> Extracted records:
-- -- --
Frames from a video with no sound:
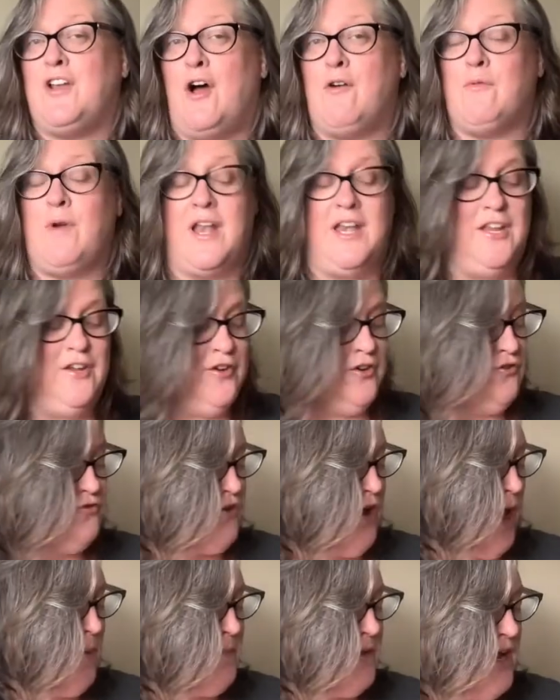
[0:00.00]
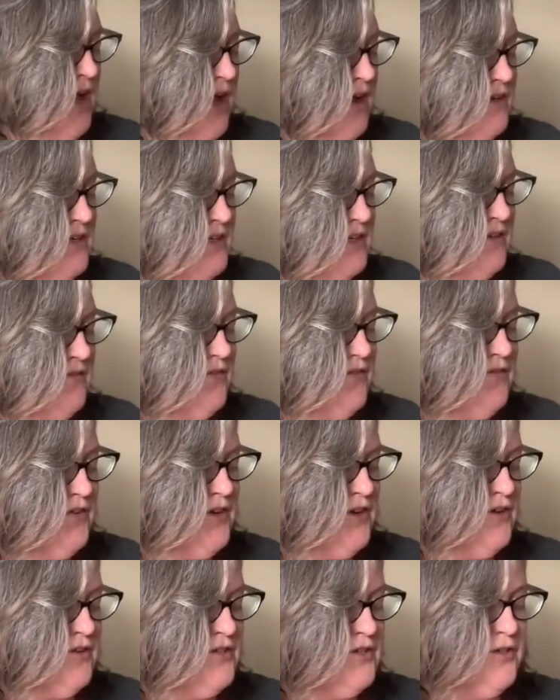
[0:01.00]
You can drop an octave if you
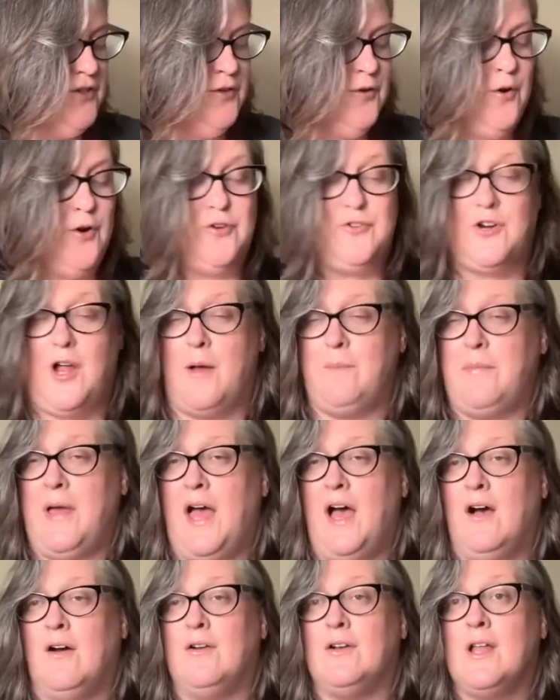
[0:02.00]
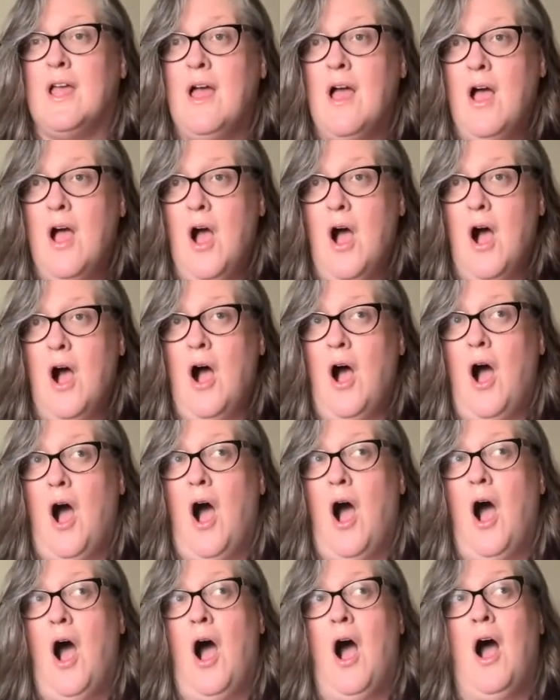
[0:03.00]
need to, or drop out.
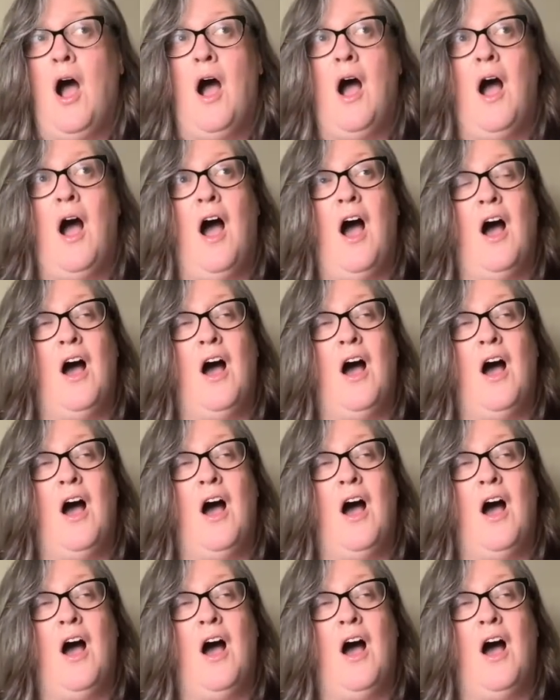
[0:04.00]
Hallelujah.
-- -- --
> What to produce: Retype all the records shown above, character for character. Omit every picture.

> Response:
Frames from a video with no sound:
[0:00.00]
[0:01.00]
You can drop an octave if you
[0:02.00]
[0:03.00]
need to, or drop out.
[0:04.00]
Hallelujah.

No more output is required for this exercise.